Lightweight and secure cipher scheme for multi-homed systems

Abstract

Multiple access technologies allow a network to connect to two or more communication networks efficiently, to enhance system performance. They are more robust and reliable than legacy technologies, which allow the connection to one network at a time. In this paper, a new and efficient dynamic and key-dependent cipher scheme is designed to secure multi-homed devices, in real-time, while preserving their main functionality and meeting the stringent Quality of Service requirements. The proposed scheme consists of a dynamic key derivation technique that mixes together a dynamic nonce and a secret key. The dynamic nonce is extracted from multiple channels, after establishing a new session. The proposed approach is based on simple operations such as substitution and permutation, to enhance the network robustness against different types of attacks.

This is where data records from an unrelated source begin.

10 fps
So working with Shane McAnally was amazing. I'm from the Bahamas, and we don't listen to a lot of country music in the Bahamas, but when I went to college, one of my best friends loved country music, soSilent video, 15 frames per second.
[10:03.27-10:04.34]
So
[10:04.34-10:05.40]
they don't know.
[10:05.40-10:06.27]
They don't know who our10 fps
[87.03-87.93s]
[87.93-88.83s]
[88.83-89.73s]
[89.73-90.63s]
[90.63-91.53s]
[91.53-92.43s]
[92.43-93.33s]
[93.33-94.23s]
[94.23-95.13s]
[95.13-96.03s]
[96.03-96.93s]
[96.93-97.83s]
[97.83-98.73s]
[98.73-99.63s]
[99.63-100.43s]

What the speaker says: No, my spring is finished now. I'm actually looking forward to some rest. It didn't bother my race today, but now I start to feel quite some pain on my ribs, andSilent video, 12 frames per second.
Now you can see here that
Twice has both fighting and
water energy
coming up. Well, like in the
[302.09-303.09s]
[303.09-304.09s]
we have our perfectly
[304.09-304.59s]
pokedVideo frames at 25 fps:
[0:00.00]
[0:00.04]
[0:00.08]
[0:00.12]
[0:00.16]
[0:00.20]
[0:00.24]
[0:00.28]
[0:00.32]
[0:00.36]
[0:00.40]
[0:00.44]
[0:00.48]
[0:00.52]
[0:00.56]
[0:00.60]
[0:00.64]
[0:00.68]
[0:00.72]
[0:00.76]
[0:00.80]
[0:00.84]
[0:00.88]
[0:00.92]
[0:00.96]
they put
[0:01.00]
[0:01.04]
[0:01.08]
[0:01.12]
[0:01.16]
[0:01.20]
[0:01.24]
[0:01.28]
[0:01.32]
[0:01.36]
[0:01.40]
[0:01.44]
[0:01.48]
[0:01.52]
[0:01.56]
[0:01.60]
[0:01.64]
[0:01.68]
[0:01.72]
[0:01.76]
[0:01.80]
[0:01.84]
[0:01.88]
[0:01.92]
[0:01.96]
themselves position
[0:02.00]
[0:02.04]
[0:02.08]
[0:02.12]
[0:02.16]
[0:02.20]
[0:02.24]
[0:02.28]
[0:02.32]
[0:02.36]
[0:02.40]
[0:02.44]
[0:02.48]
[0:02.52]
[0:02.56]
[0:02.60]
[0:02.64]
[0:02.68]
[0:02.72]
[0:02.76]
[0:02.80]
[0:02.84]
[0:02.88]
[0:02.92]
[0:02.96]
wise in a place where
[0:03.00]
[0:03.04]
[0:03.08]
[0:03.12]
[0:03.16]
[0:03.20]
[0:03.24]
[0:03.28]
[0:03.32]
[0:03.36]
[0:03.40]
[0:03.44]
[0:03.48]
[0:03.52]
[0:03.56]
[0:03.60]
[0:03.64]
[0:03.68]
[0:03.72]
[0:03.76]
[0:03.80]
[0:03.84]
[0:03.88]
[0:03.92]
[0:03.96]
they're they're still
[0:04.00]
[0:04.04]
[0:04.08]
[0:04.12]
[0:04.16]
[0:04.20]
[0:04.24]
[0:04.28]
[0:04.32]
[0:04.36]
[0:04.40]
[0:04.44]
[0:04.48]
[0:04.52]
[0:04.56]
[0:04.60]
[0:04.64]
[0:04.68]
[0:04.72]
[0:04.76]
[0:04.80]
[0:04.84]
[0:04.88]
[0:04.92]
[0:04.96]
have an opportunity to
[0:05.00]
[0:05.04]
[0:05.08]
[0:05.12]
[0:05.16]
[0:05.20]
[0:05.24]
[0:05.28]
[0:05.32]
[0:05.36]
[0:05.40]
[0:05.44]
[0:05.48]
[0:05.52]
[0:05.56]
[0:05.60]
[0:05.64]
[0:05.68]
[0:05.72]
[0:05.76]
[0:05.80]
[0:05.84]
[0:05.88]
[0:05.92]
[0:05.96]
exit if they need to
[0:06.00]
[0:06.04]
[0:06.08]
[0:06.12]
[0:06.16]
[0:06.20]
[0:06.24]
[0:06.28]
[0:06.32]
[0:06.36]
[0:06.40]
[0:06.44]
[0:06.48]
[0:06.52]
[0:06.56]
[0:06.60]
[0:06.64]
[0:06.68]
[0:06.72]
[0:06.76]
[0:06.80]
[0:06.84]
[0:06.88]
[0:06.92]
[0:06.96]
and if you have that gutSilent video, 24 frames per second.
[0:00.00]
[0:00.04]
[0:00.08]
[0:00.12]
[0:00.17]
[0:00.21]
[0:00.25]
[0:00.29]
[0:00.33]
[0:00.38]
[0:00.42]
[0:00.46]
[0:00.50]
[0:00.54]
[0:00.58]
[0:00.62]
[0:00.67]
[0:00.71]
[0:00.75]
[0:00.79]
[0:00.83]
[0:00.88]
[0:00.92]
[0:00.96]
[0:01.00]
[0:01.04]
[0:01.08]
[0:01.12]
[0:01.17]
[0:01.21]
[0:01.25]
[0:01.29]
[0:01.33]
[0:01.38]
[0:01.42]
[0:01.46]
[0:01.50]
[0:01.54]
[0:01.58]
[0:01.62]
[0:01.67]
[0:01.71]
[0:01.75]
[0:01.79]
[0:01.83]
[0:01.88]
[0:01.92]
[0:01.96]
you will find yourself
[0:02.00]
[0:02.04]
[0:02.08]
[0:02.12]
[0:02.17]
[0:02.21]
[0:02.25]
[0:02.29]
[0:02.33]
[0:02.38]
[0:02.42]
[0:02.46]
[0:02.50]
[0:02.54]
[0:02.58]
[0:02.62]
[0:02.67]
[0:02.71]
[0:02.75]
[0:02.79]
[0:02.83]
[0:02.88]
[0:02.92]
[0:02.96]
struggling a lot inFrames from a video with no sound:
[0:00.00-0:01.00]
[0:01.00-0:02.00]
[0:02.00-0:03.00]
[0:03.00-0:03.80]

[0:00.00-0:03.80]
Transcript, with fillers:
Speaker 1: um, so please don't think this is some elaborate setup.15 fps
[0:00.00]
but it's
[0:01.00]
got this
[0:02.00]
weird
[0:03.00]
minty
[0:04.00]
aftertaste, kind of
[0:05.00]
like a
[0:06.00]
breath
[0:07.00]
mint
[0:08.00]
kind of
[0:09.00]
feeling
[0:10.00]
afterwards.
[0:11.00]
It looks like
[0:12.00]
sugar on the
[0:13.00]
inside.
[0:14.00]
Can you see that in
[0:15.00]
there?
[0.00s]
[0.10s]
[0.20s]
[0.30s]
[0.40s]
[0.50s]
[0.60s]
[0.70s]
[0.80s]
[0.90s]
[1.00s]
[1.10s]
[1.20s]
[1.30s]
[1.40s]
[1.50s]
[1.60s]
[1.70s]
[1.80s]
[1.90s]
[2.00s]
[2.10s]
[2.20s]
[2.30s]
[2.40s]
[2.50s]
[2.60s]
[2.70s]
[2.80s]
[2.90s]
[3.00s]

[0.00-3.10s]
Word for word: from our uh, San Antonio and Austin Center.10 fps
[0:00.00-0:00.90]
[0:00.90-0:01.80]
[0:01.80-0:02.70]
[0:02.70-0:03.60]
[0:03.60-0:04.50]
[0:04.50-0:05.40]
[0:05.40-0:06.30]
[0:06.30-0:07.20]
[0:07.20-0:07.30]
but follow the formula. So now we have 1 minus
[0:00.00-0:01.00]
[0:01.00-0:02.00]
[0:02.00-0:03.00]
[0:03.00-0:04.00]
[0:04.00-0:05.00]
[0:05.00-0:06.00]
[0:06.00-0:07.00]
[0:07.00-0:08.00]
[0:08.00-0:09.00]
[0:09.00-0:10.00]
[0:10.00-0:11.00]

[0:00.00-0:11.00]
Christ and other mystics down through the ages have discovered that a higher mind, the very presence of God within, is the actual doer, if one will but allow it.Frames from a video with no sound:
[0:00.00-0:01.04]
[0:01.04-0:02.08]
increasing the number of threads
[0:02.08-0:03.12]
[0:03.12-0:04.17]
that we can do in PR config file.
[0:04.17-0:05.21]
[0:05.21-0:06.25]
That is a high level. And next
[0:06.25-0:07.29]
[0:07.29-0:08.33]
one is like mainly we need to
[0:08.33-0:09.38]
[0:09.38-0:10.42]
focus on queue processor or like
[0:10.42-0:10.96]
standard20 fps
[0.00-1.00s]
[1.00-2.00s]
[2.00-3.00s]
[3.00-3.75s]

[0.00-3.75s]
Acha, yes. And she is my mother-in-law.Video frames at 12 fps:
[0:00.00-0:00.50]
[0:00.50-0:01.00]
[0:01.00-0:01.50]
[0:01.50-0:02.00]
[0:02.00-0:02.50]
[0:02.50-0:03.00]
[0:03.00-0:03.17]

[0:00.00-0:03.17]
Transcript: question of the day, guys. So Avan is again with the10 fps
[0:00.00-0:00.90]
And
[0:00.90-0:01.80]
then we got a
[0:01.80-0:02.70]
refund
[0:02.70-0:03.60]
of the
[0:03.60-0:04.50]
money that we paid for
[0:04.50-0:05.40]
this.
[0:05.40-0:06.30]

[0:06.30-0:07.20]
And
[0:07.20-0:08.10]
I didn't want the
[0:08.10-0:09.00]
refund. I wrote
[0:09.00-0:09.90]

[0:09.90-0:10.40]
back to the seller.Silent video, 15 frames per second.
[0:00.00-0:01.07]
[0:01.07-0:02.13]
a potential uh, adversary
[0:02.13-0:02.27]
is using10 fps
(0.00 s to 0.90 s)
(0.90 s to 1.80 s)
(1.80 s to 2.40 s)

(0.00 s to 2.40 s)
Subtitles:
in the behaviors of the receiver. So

The dynamicity is based on the random nature of physical channels and as such, data confidentiality, integrity and source authentication are achieved with the least amount of resources, delay and computational complexity. The implementation of the proposed cipher scheme is appropriate for small and resource-constrained devices including IoT devices and mobile phones (battery-constrained devices). Theoretical and simulation results confirm that the cipher scheme has a better efficiency than other recent schemes, which require multiple rounds. In addition, a cryptanalysis discussion is provided towards proving that the proposed cipher is capable of resisting and preventing the different existing cryptanalysis and security attacks. © 2020, Springer Science+Business Media, LLC, part of Springer Nature.